Collected data entries:
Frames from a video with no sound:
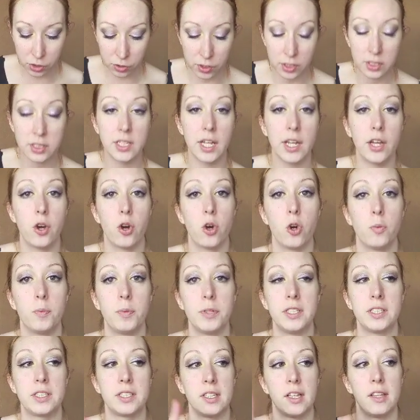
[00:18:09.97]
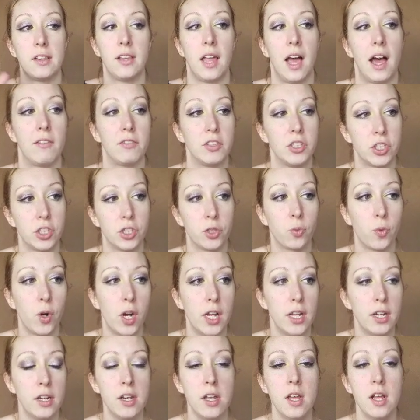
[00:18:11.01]
As soon as I opened the
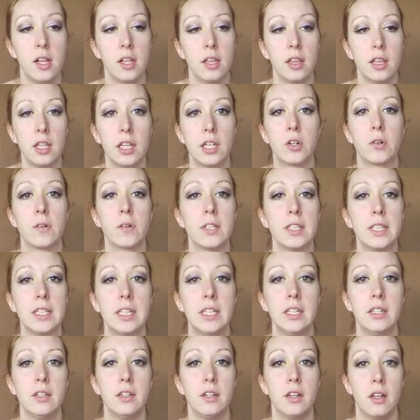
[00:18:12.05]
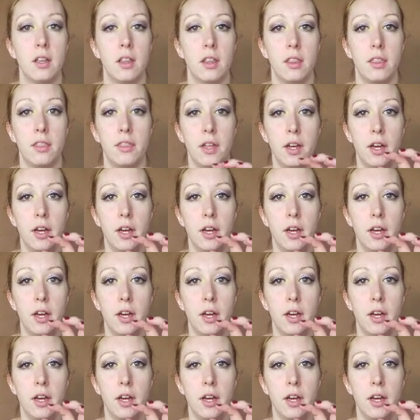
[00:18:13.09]
lavender one, literally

*What you are asked to do*. The records above are to be quoted exactly, with all pictures left out.

*Task response*.
Frames from a video with no sound:
[00:18:09.97]
[00:18:11.01]
As soon as I opened the
[00:18:12.05]
[00:18:13.09]
lavender one, literally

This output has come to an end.